Unlike Web pages, there are no links in books for Google to index and
use to calculate PageRank. There’s no anchor text in links to use as
if it were meta data about pages being pointed towards. Books aren’t
broken down into separate pages that have a somewhat independent
existence of their own the way that Web pages do, with unique title
elements and meta descriptions and headings. There isn’t a structure of
internal links in a book, with file and folder names between pages or
sections that a search engine might used to try to understand and
classify different sections of a book, like it might with a website.
A Google patent granted today describes some of the methods that
Google might follow to index content found in books that people might
search for. It’s probably not hard for the search engine to perform
simple text based matching to find a specific passage that might be
mentioned in a book. It’s probably also not hard to find all of the
books that include a term or phrase in their title or text or which were
written by a specific author. But how do you rank those? How do you
decide which to show first, and which should follow?
Google was granted a patent on Query-independent entity importance in books
today, originally filed on July 25, 2010. The inventors include David
Petrou, Chiu-Ki Chan, Daniel Loreto, Jeffrey C. Reynar, and Nikola
Jevtic.
Google’s indexing of books explores and collects information about
entities, or specific people, places, dates, events and things mentioned
in those books.
An importance score might be created about each of those entities based upon a number of factors, such as:
1. How much information about a specific entity is included in the book and where
The patent tells us that the appearance of an entity in different
sections of a book may influence how much weight each entity might
carry, such as inclusion of the entity in places like:
- Front and back covers,
- Book flap,
- Copyright page,
- Table of contents,
- Forward or afterward,
- Index,
- Reference section,
- Chapter heading,
- Chapters,
- Special pages within chapters (such as the first page of the chapter), and
- Atypical pages (e.g., such as pages that do not contain much text).
The patent does provide some hints as to which locations might carry
more weight (such as a mention in the first part of the first chapter
being very significant) and which parts might carry much less weight,
such as in the copyright notice.
2. Whether there are third party references point to a particular book and to its mention of specific entities.
These references can include things such as:
- Book reviews,
- “About the book” information,
- Book citations,
- Scholarly citations, and
- World-Wide Web references
If these references are frequently referenced themselves elsewhere, they may carry more weight. As we’re told in the patent:
For example, if a scholarly article cites a particular chapter of a book, and the article mentions an entity that is also mentioned in the cited chapter, the references module elevates the importance score of the entity.
In one embodiment, the third party references considered by the references module have a greater influence on the importance score than the intra-book references considered by the book context module. Third-party references are considered less partial and, therefore, are considered better signals of the importance of a section or entity in the book.

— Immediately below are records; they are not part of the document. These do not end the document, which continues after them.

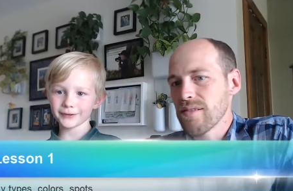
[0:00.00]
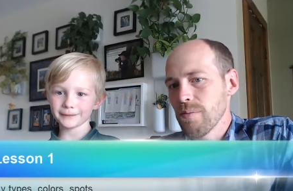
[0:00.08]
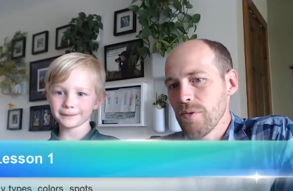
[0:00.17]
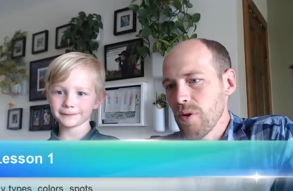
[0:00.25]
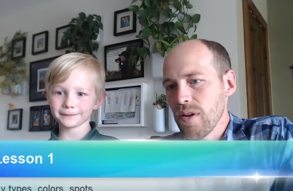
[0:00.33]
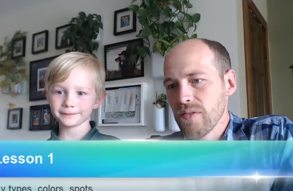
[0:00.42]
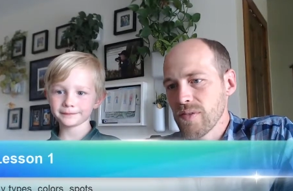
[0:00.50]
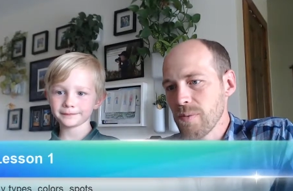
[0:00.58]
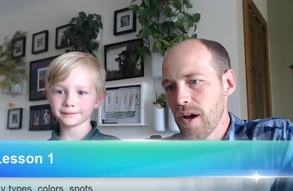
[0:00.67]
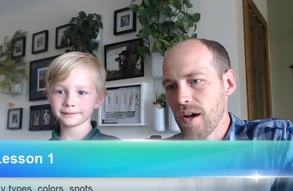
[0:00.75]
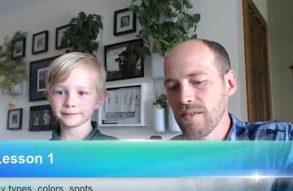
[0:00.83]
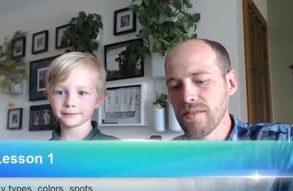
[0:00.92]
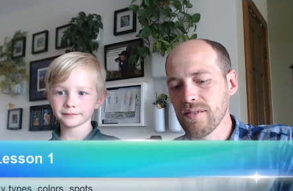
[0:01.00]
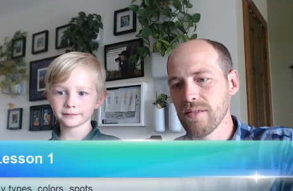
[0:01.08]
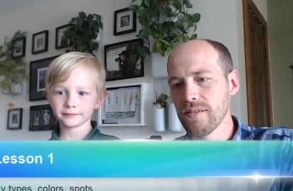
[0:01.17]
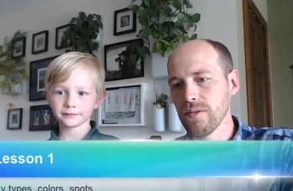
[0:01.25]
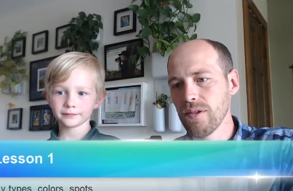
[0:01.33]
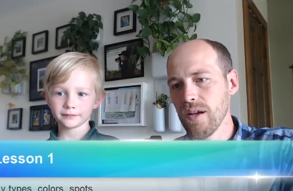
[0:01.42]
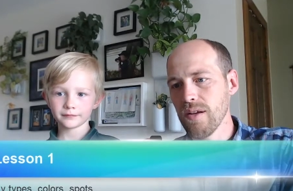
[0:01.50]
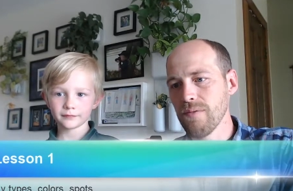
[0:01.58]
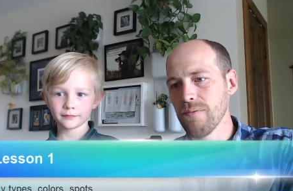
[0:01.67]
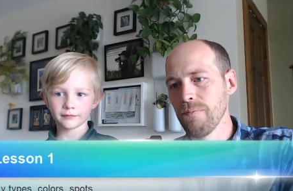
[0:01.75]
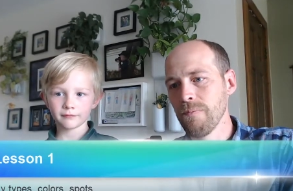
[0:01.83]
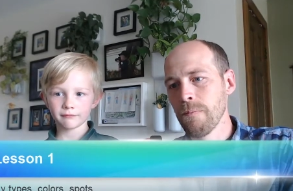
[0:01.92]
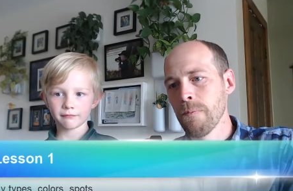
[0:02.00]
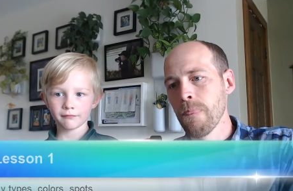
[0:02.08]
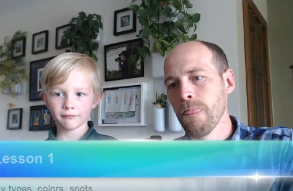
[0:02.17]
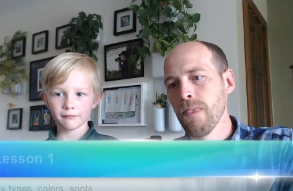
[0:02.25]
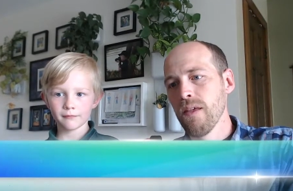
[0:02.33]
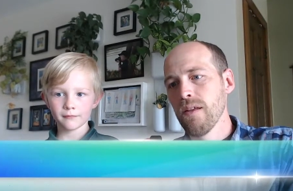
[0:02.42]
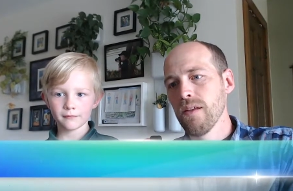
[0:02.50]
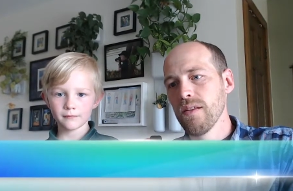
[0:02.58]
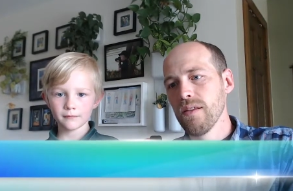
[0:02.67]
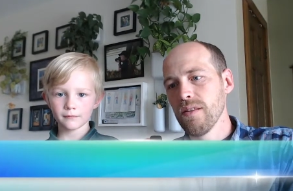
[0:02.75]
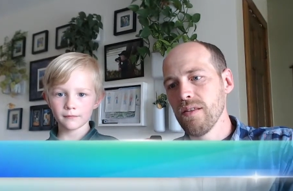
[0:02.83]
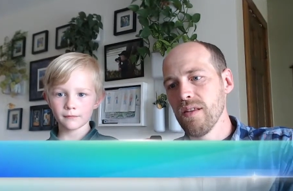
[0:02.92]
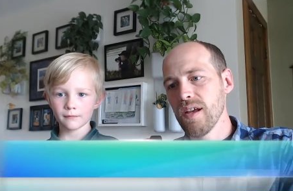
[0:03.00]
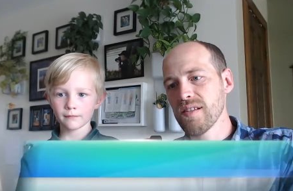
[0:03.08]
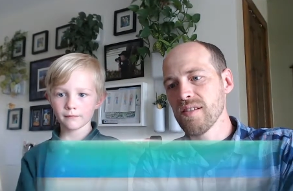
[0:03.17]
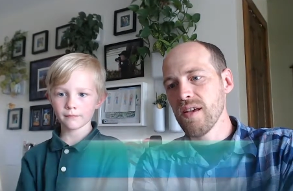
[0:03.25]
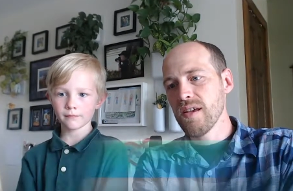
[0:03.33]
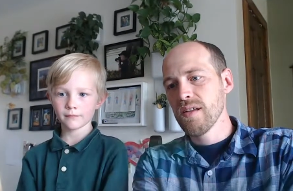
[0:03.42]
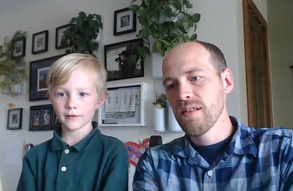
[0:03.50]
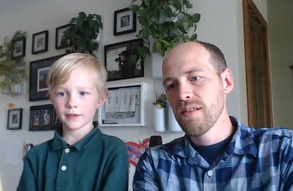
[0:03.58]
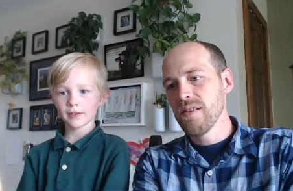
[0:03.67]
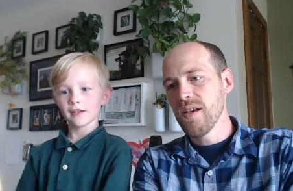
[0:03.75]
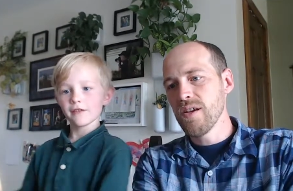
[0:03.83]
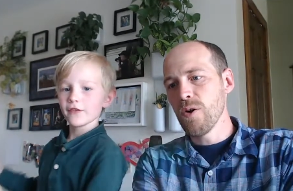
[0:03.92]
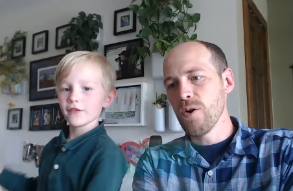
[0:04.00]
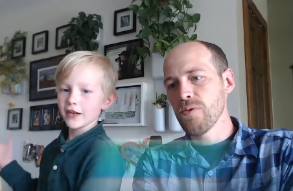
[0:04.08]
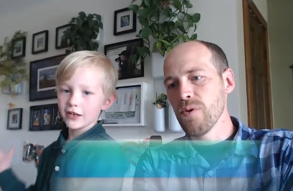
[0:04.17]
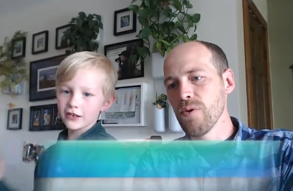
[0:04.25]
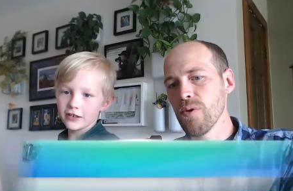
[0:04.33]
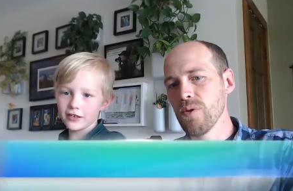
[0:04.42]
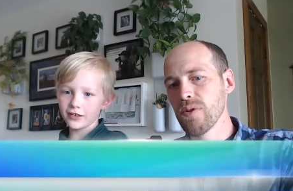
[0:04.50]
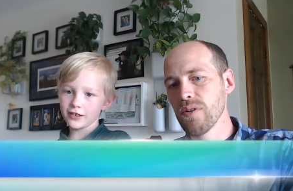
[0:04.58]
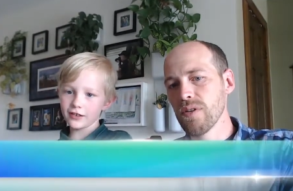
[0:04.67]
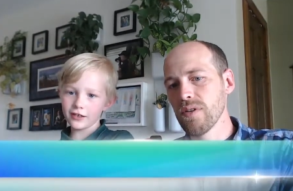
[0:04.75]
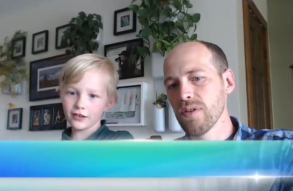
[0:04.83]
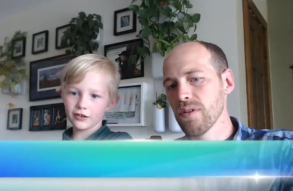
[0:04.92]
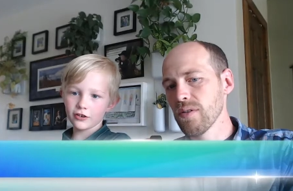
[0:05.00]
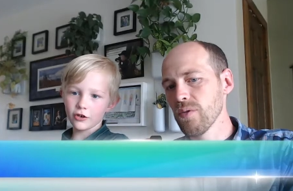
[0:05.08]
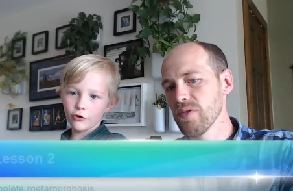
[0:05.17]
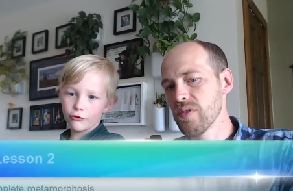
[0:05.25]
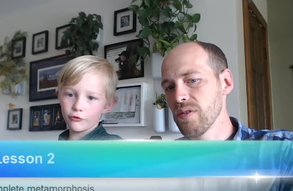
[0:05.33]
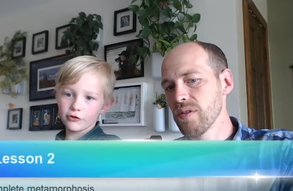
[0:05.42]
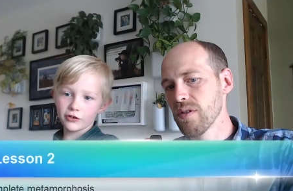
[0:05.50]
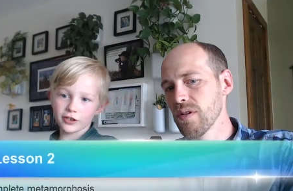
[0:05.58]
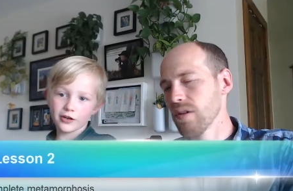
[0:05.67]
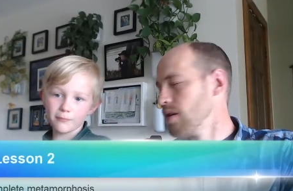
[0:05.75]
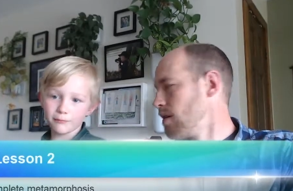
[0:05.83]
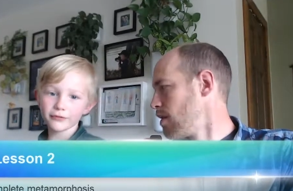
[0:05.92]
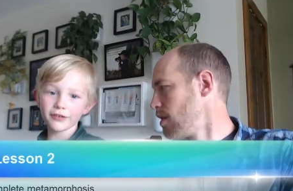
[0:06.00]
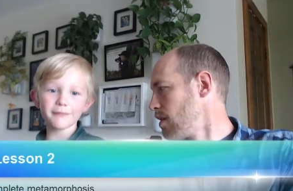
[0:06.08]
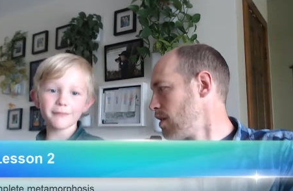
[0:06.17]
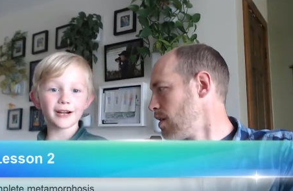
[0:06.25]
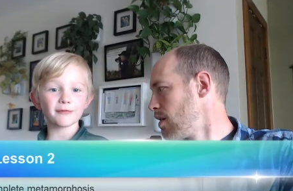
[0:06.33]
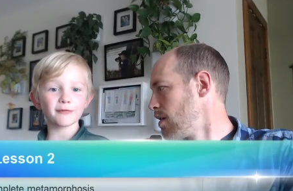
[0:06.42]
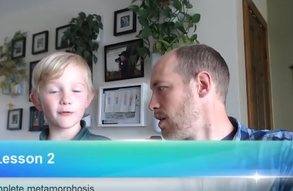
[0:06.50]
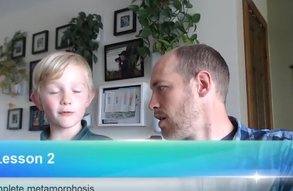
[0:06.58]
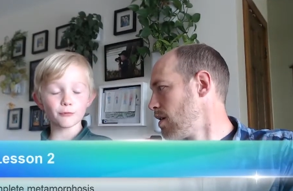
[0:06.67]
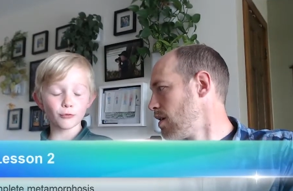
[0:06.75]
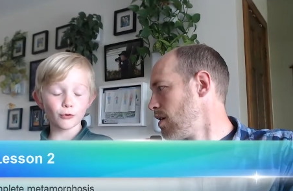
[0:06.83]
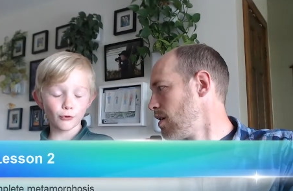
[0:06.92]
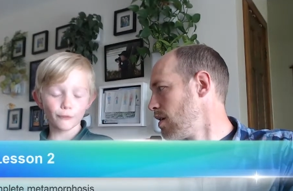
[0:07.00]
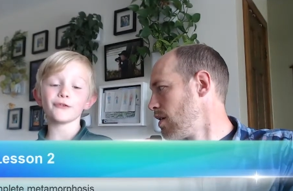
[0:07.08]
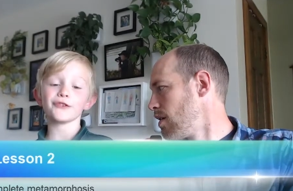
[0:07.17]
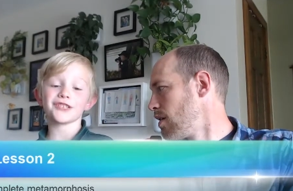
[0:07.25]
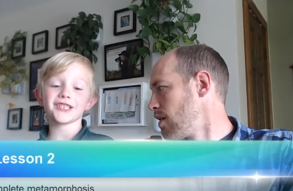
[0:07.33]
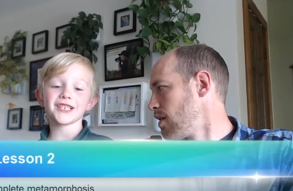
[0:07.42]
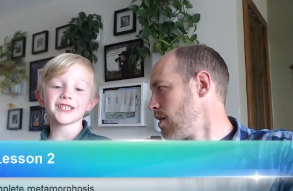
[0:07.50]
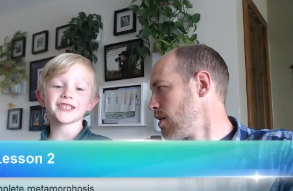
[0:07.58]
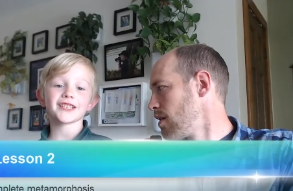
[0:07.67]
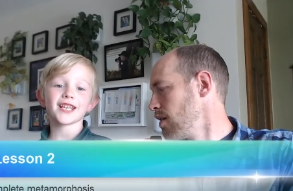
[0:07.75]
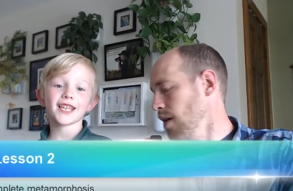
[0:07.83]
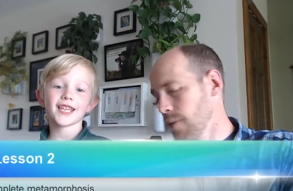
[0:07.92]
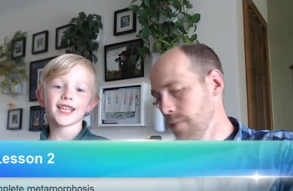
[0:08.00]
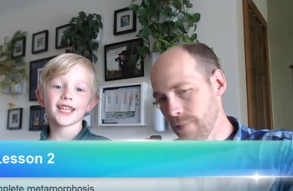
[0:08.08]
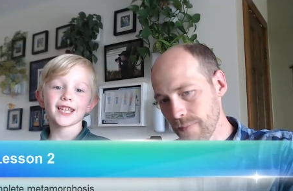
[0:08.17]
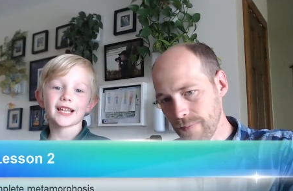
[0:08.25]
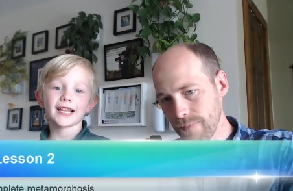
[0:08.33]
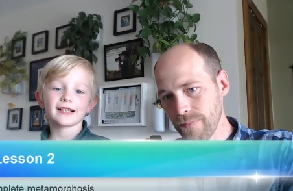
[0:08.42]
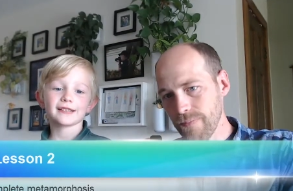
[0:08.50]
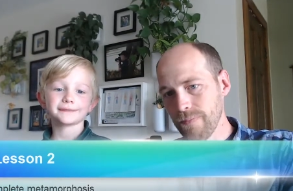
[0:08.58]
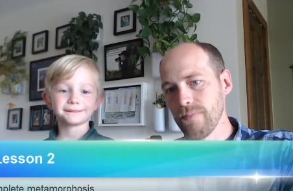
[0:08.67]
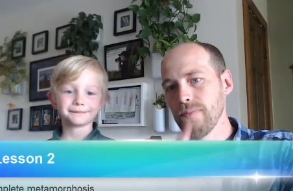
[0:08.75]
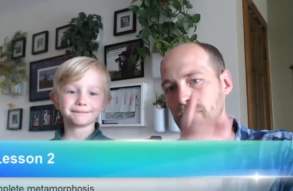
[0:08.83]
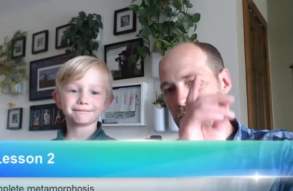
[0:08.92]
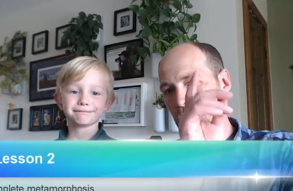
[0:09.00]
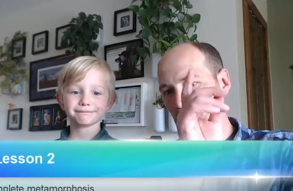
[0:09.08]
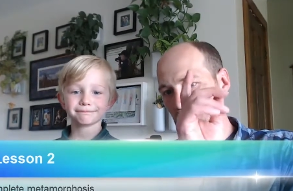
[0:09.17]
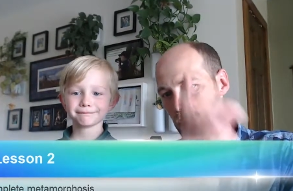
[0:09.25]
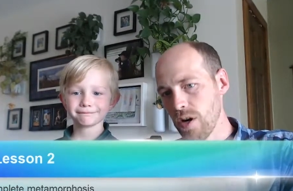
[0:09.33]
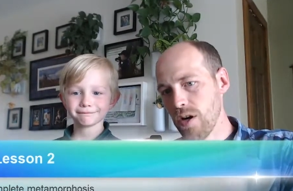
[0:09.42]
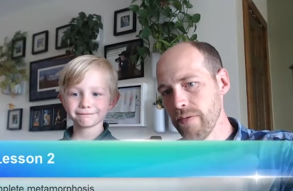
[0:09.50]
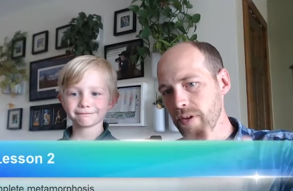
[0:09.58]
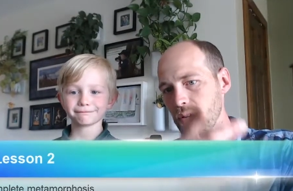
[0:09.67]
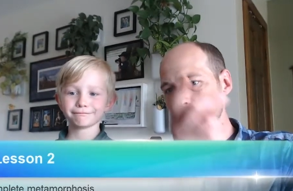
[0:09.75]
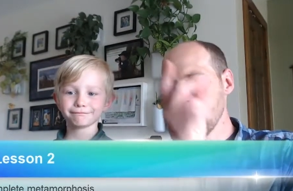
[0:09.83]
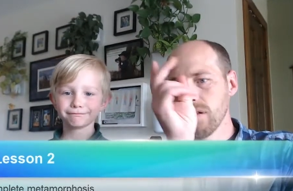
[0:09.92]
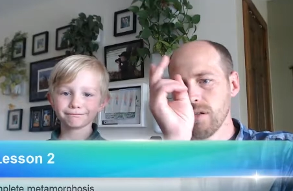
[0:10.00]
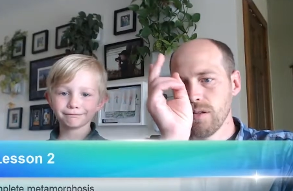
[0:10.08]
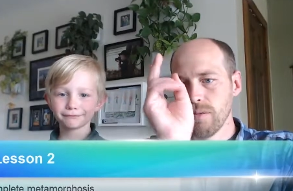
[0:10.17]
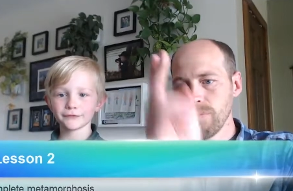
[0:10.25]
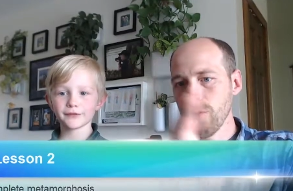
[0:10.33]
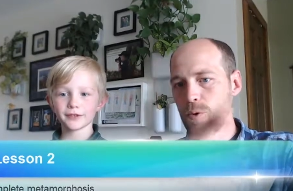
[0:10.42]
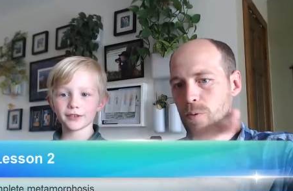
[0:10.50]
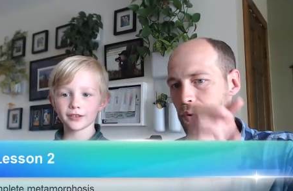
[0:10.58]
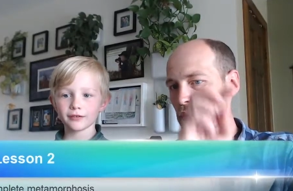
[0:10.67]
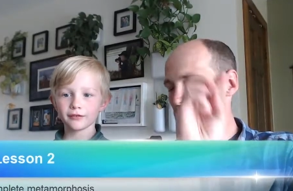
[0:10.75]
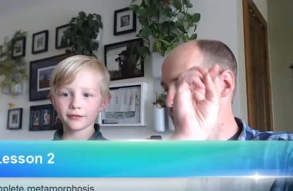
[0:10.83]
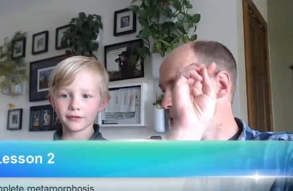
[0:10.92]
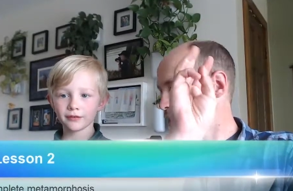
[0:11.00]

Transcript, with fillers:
Speaker 1: some don't have spots. Okay. The next thing they go they through. Go
Speaker 2: through a complete metamorphosis.
Speaker 1: Yep. So larva, pupa,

3. Whether or not the sections of a book that include that entity are accessed more than other sections of the book
If people search for the book online and access different parts of
it, what do they look at? Are there some sections that get visited more
than others? If so, what are those?
4. How frequently that entity is mentioned in the book
compared to how frequently the entity is mentioned in other books in the
collection of books.
So, for instance, a book that mentions New York City more frequently
than other books that mention New York City might be seen as having a
higher importance score for the entity “New York City.”
Other Ranking Considerations
The patent also describes some different ways that this kind of
information might be presented, such as showing location information on a
map, or event information on a timeline, or facts about a person in
text or a table.
A search engine might also look at metadata about books that it
indexes, which is often presented as structured data such as Author’s
name, publisher, year published, number of pages, edition, Dewey Decimal
Classification, Library of Congress classification, ISBN number, and
more.
Other query independent factors that a search engine might consider
can include a sales volume for a book, or current position on a best
seller’s list.
An overall ranking for a book in response to a query might include
both these query independent scores as well as query dependent signals,
such as the number of terms in a query that match those in a book,
synonym matching, and other information retrieval techniques.
Conclusion
I’m a believer in the idea that if you want to understand something
well, you need to be able to step a little outside of it and look at it
from a different perspective. If you want to be a good writer, it helps
to learn a differnt language and see how its rules and manners of
expression differ from your own. If you want to learn about how an
operating system works well, it helps to install and learn about a
different operating system so that you can understand the similarities
and differences between the two.
I don’t think that people will start thinking about these types of
“ranking signals” when they start drafting a book anytime soon. I have
brushed over a number of the approaches that Google’s patent describes
on how they might rank books in a book search. I pointed out in the
beginning of this post a number of the differences between books and web
pages, and how those might make ranking those different. But there are
also many similarities, and it helps to understand both the how and why
of those differences.
Google has been using information extraction approaches to collecting
information about entities that it finds on the Web, and it wouldn’t be
surprising to see more of the ideas behind how books might be indexed
flowing over into how web pages and websites are indexed.